Revision history for this message
Bogdan Dobrelya (bogdando) wrote :

The same situation with all of the controllers

Revision history for this message
Bogdan Dobrelya (bogdando) wrote :

this seems some erlang / mnesia broken state, I can do nothing here, passing to MOS Oslo as they have erlang devs

Revision history for this message
Bogdan Dobrelya (bogdando) wrote :
summary: OSTF 'RabbitMQ availability' test fails after network outage and
- recovery
+ recovery (cluster_status hangs on controllers)
Revision history for this message
Dmitry Mescheryakov (dmitrymex) wrote :
description: updated
Revision history for this message
Alexey Lebedeff (alebedev-a) wrote :

There is a bug in rabbitmq autoheal logic. I'm not sure whether it was triggered by network partitions or by interaction with OCF script (they both do start/stop of rabbit). But I think it doesn't matter - we just should disable autoheal because it does exactly the same thing as OCF script does, and they can interfere with each other.

Revision history for this message
OpenStack Infra (hudson-openstack) wrote : Fix proposed to fuel-library (master)

Fix proposed to branch: master
Review: https://review.openstack.org/322269

Changed in fuel:
status: Confirmed → In Progress
Revision history for this message
OpenStack Infra (hudson-openstack) wrote : Fix proposed to fuel-library (stable/mitaka)

Fix proposed to branch: stable/mitaka
Review: https://review.openstack.org/322272

Revision history for this message
Alexey Lebedeff (alebedev-a) wrote :

I've manually tested OCF script behaviour with disabled autoheal, OCF script is doing its job perfectly.

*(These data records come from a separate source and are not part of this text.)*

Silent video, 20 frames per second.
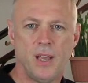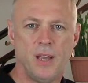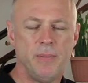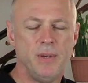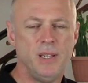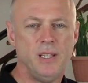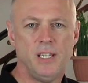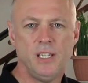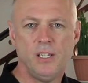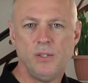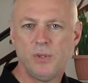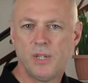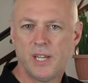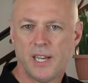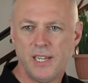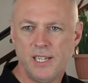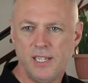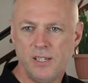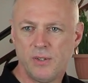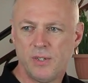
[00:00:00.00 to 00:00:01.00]
in the
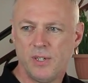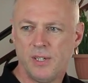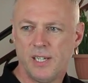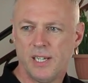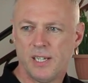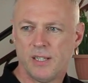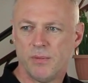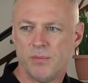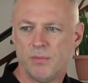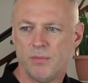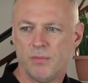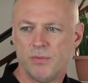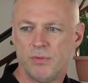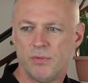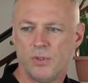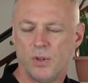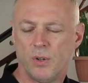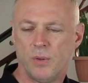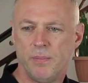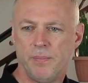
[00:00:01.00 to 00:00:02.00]
UK, you can get them
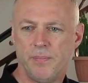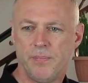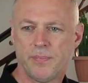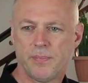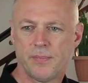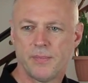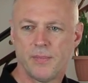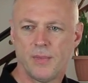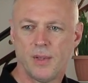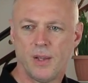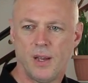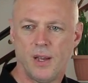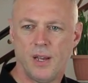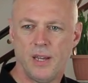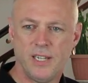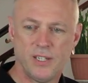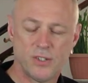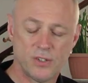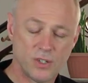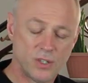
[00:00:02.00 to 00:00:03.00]
from
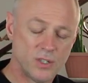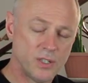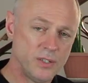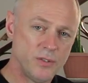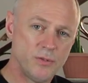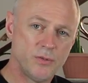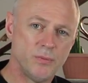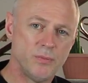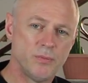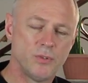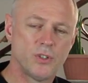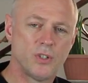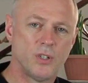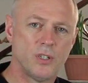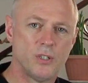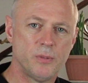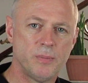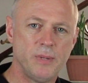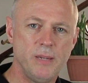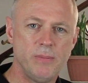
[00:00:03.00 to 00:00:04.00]
in Scotland from
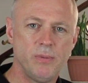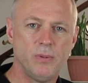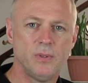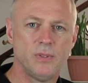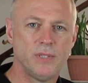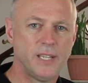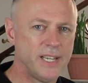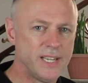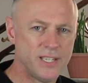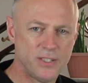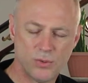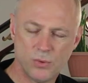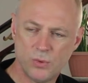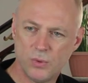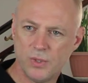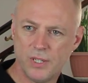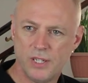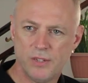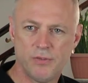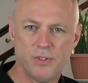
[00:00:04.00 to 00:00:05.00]
Scotland's People. That has
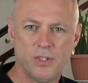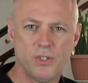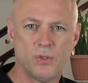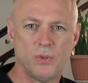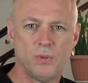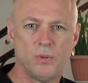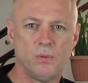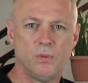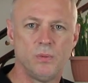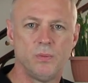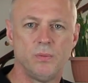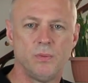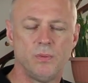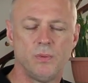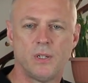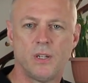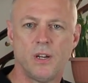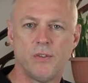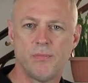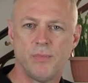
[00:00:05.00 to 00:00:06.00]
all the official
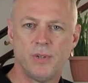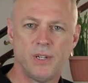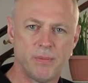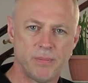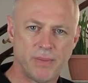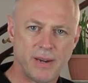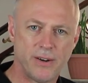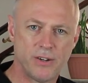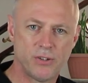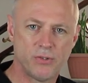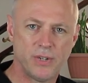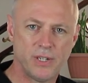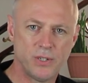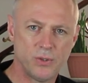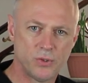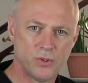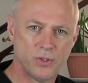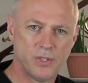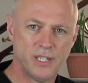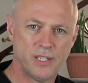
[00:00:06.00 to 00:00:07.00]
government and parish
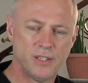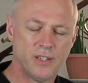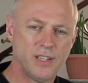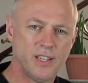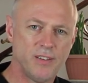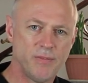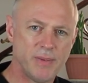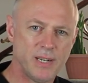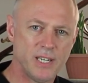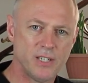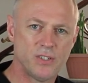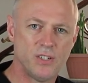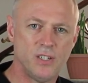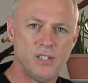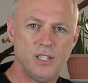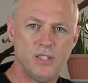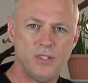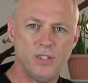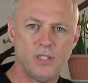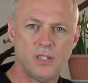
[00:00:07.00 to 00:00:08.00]
records on it that they've managed to
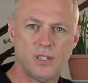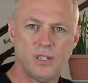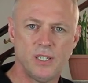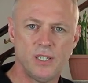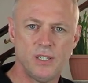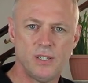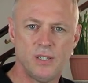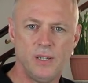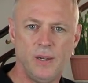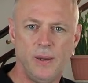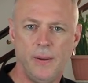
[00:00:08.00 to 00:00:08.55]
digitise.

Revision history for this message
Bogdan Dobrelya (bogdando) wrote :

"But I think it doesn't matter - we just should disable autoheal because it does exactly the same thing as OCF script does, and they can interfere with each other."

Sorry, no. OCF has nothing to the partitions recovery

Revision history for this message
Bogdan Dobrelya (bogdando) wrote :

I believe such a chagne must be first verified. For example, I have already used a custom Jepsen test to test different rabbit modes in the face of net partitions. We could use as well to compare ## of duplicated/lost/unexpected messages after network partitions a)with built-in autoheal against b)Pacemaker quorum mode for the OCF resource w/o autoheal

Revision history for this message
Bogdan Dobrelya (bogdando) wrote :

Besides that, a scale lab test should be done to verify how the change would impact real workloads

Revision history for this message
Bogdan Dobrelya (bogdando) wrote :

So, here is a draft of the test plan I hope to cover this topic by https://docs.google.com/document/d/1f2CqhwXfH_2dWEQ6nfHjNH8HUfBEAXa1HUlhet0E2vs/edit#

Revision history for this message
Alexey Lebedeff (alebedev-a) wrote :

The end-result of OCF script behavior after partition is EXACTLY the same as that of autoheal - mnesia reset of some node in cluster. And it's a very bad idea to have two different entities doing restarts/resets without any coordination. Especially given that they use completely different rules for choosing winners/losers.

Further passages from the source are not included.